The Daily San Francisco

San Francisco news, every day

News

San Francisco's Digital Archives Are Riddled With Duplicate Images — and the Numbers Tell a Costly Story

City agencies and nonprofits are sitting on terabytes of redundant visual data, and cleaning it up is proving more expensive than anyone budgeted for.

By San Francisco News Desk · Published 4 July 2026, 11:35 am

3 min read

San Francisco's Digital Archives Are Riddled With Duplicate Images — and the Numbers Tell a Costly Story
Photo: Thompson, Charles L. (Charles Lawrence), 1875- United States. Supreme Court Rose, Walter Malins, 1872-1908 / Public domain (Wikimedia Commons)

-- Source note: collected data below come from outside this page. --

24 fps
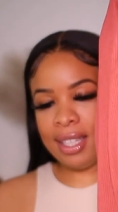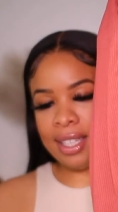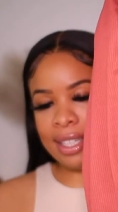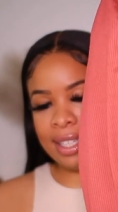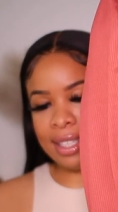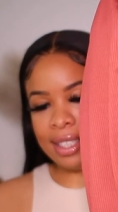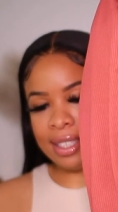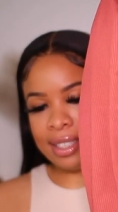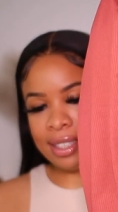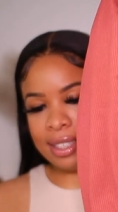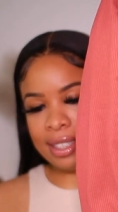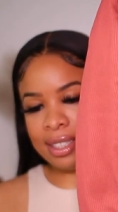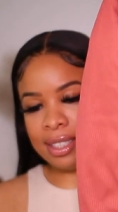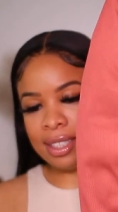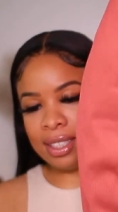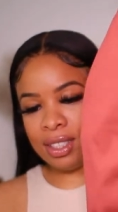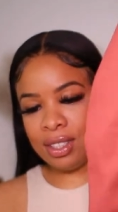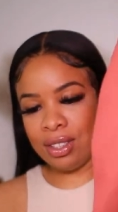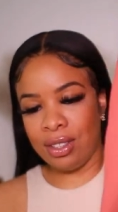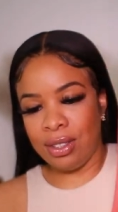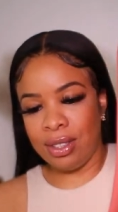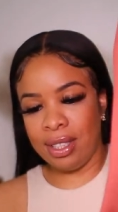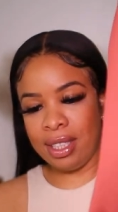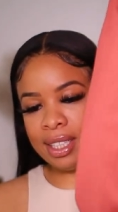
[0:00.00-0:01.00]
is the
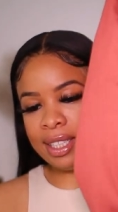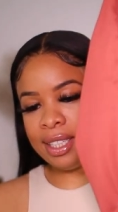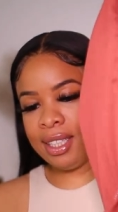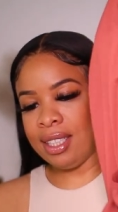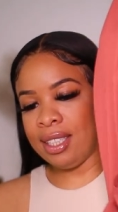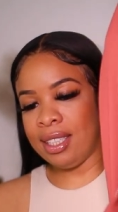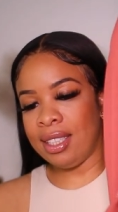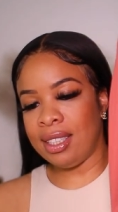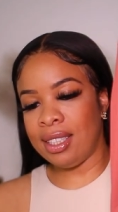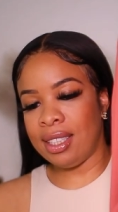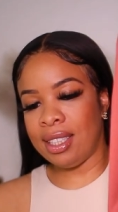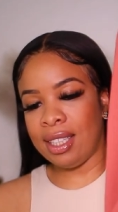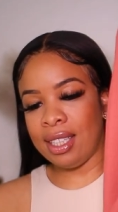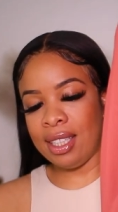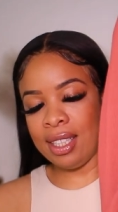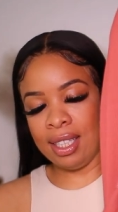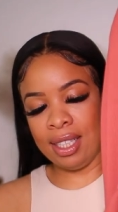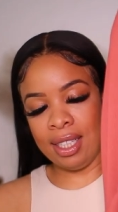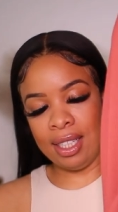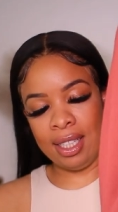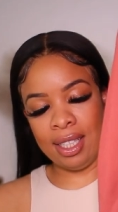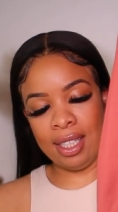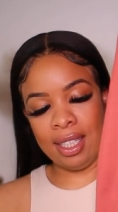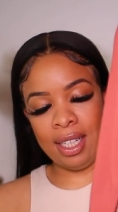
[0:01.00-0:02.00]
strings
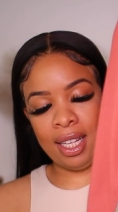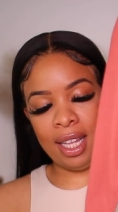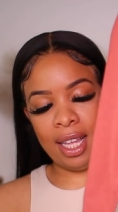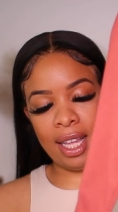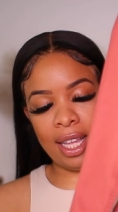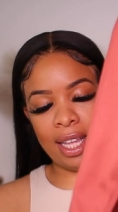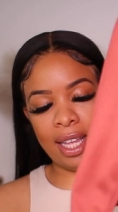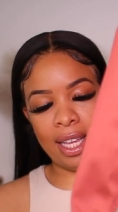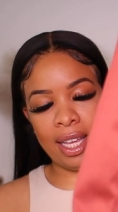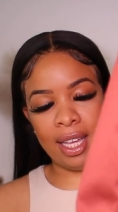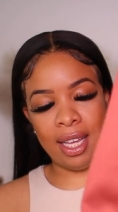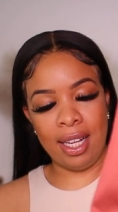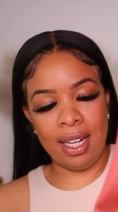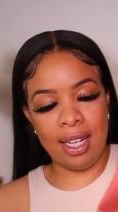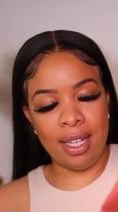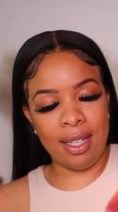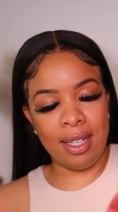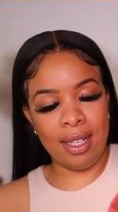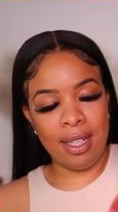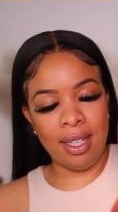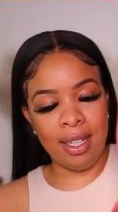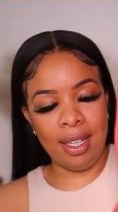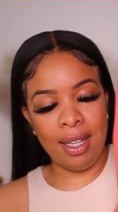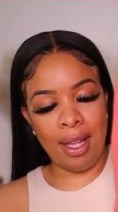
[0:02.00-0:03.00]

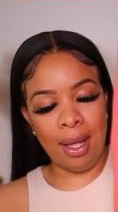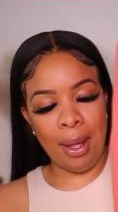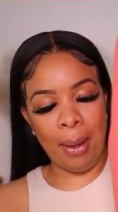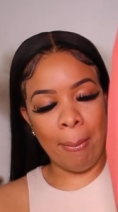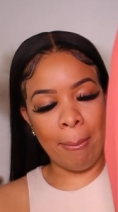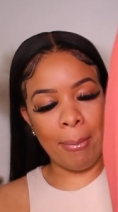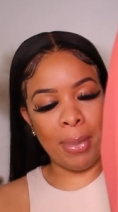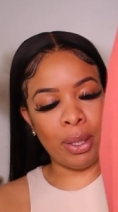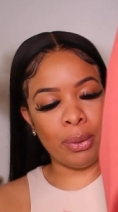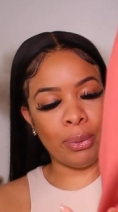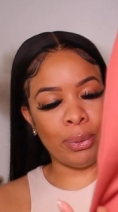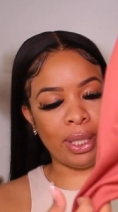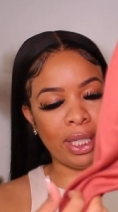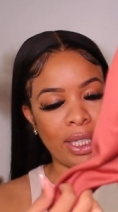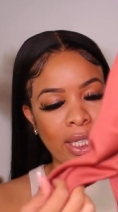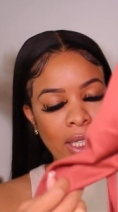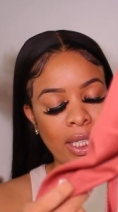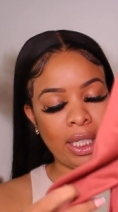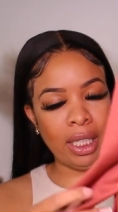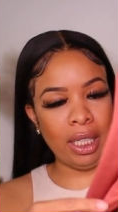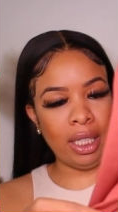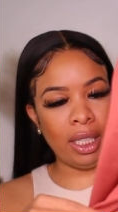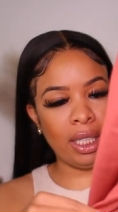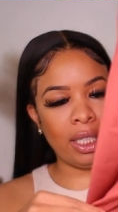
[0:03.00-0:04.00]
and
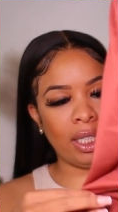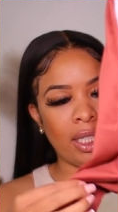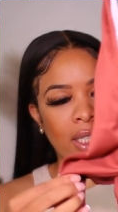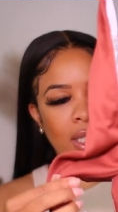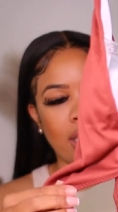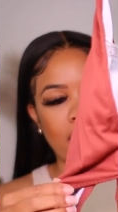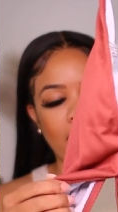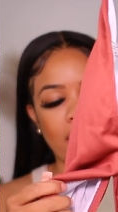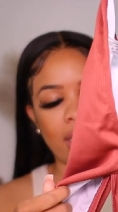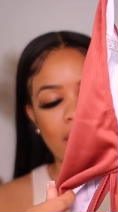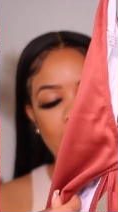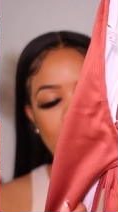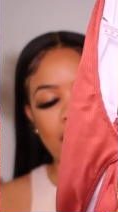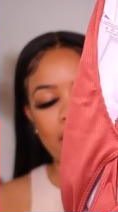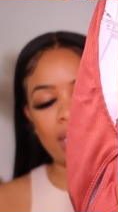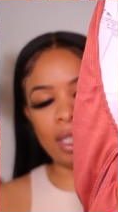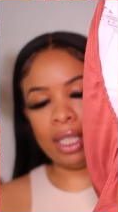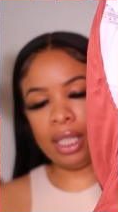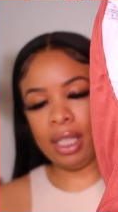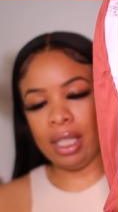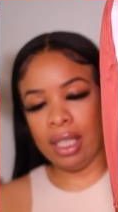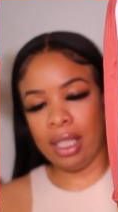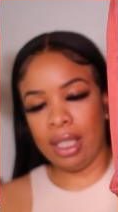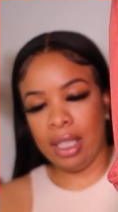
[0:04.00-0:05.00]
booty, honey.
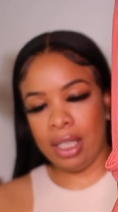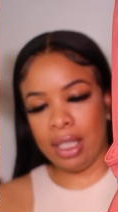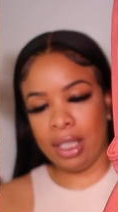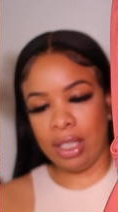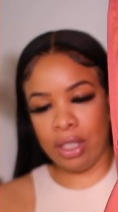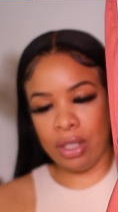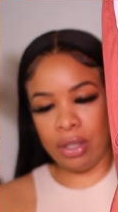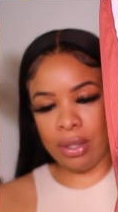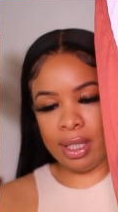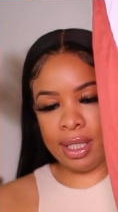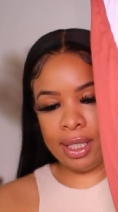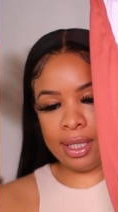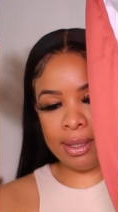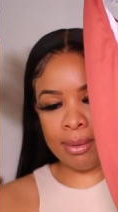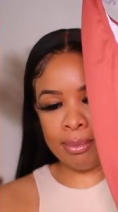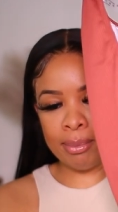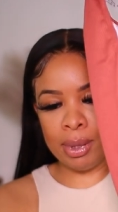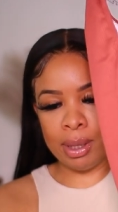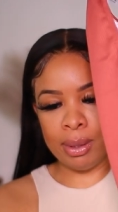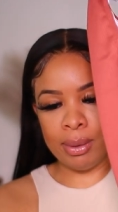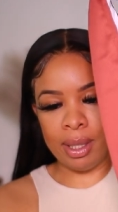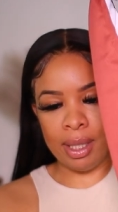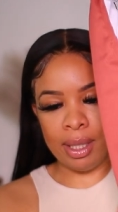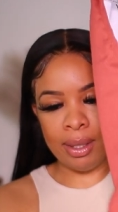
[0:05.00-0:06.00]
Strings and
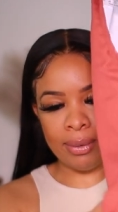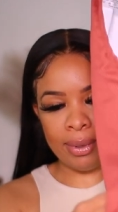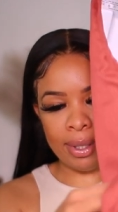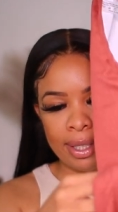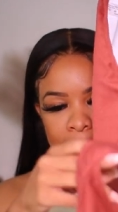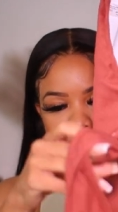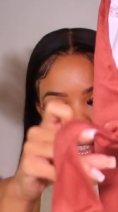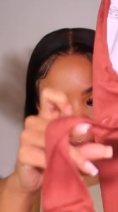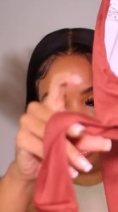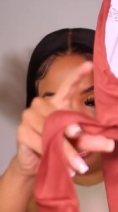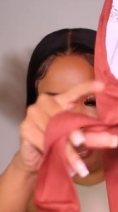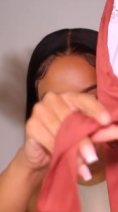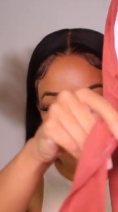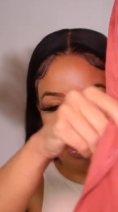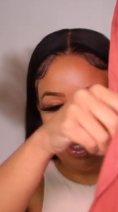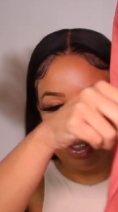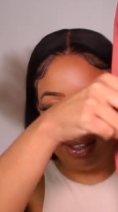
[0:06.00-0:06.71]
booty right here. This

San Francisco city agencies collectively store an estimated 40 to 60 percent of their digital image libraries as duplicates or near-duplicates, according to a data audit framework published earlier this year by the City Controller's Office of Civic Innovation. The finding, buried inside a broader report on municipal data hygiene, has started to draw attention from IT managers across departments — and from vendors who see a lucrative cleanup contract on the horizon.

The issue matters now because San Francisco is in the middle of a sweeping digitization push. The Department of Technology's DataSF program, headquartered at City Hall on Dr. Carlton B. Goodlett Place, has been ingesting records from paper archives at a rate that accelerated sharply after 2023. More files means more duplicate images, and more duplicate images means inflated storage costs, slower retrieval systems, and, in some cases, botched public records requests where the same photo is returned dozens of times in a single search result.

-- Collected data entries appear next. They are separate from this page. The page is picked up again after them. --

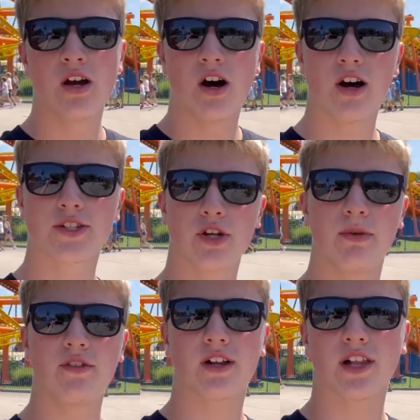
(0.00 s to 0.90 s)
Also, a
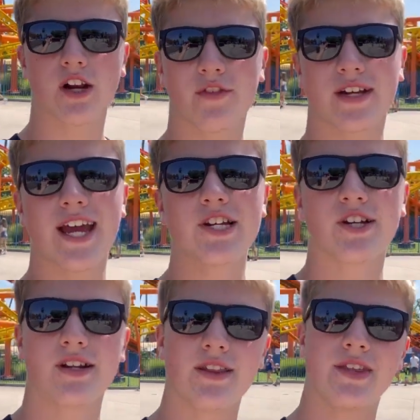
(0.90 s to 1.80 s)
bit of a
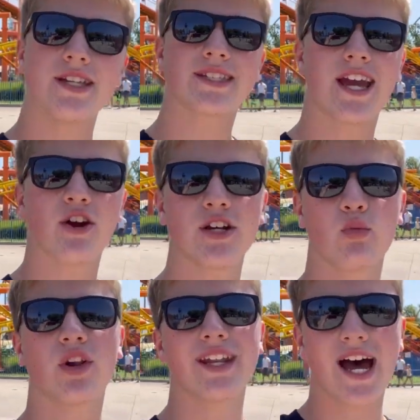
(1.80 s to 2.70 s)
clarification. This area
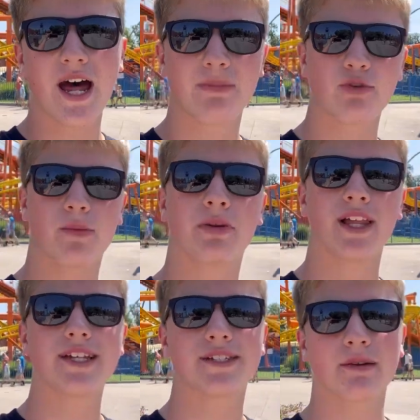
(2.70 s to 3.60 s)
will not be
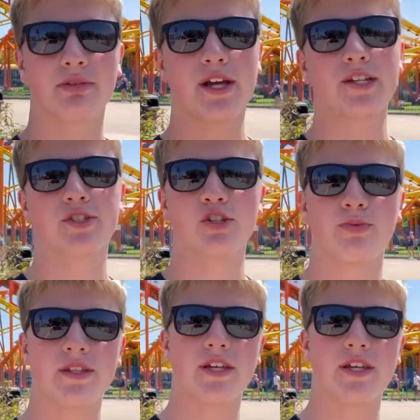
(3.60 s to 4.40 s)
replacing Planet Snoopy.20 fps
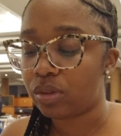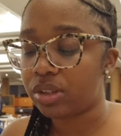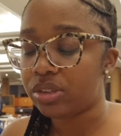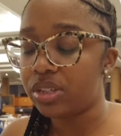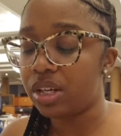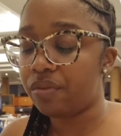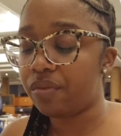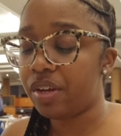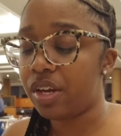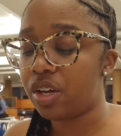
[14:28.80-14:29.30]

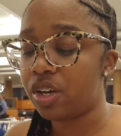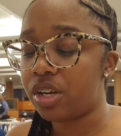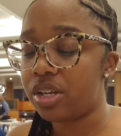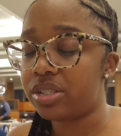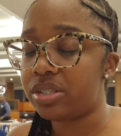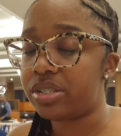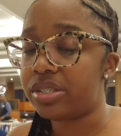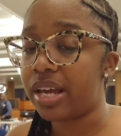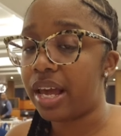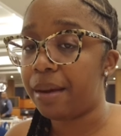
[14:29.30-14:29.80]
It's definitely a
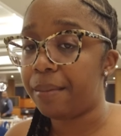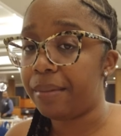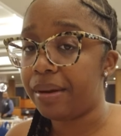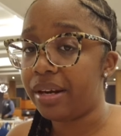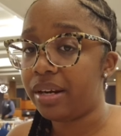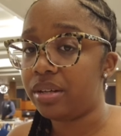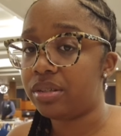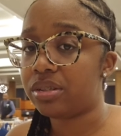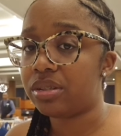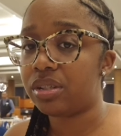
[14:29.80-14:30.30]
good
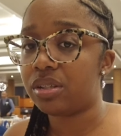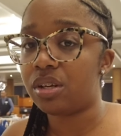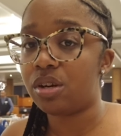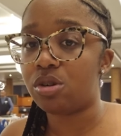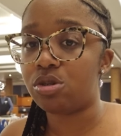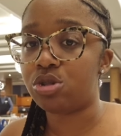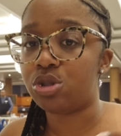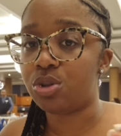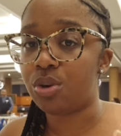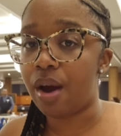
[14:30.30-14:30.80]
salmon. It's a
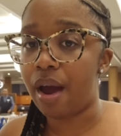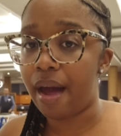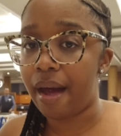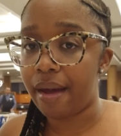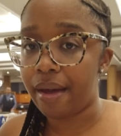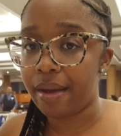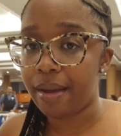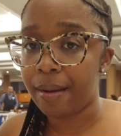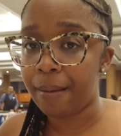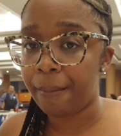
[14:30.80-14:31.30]
little
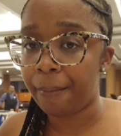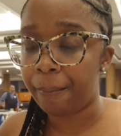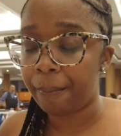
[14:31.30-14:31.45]
dry.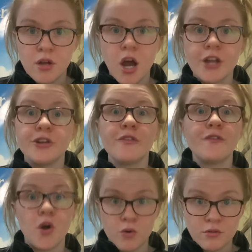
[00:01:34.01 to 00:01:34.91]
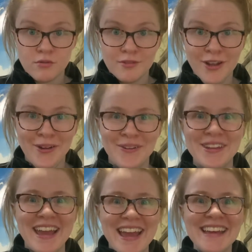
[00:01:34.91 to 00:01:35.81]
on your phone,
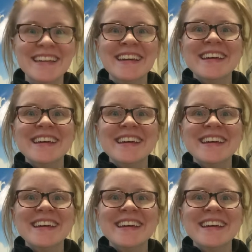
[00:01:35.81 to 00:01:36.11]
okay?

What the Numbers Actually Show

Storage is not free. San Francisco's Department of Technology reported cloud storage expenditures exceeding $4.2 million in fiscal year 2024-25, a figure that city budget documents show rising year over year since the department migrated away from on-premises servers beginning in 2021. Analysts who work with municipal data systems say duplicate image files can account for anywhere from 15 to 30 percent of total cloud storage spend in large government environments — a range that, applied conservatively to San Francisco's figures, suggests the city may be paying somewhere north of $600,000 annually just to store images it already has.

The San Francisco Public Library's digital collections, hosted through its partnership with the Internet Archive and accessible via the library's main branch on Larkin Street, face a version of the same problem at the institutional level. Historical photograph collections digitized through grant-funded projects often pull from overlapping source materials, producing near-identical image pairs that confuse catalog searches and inflate file counts. Librarians have flagged the problem internally, though a full deduplication project has not yet been publicly funded or scheduled.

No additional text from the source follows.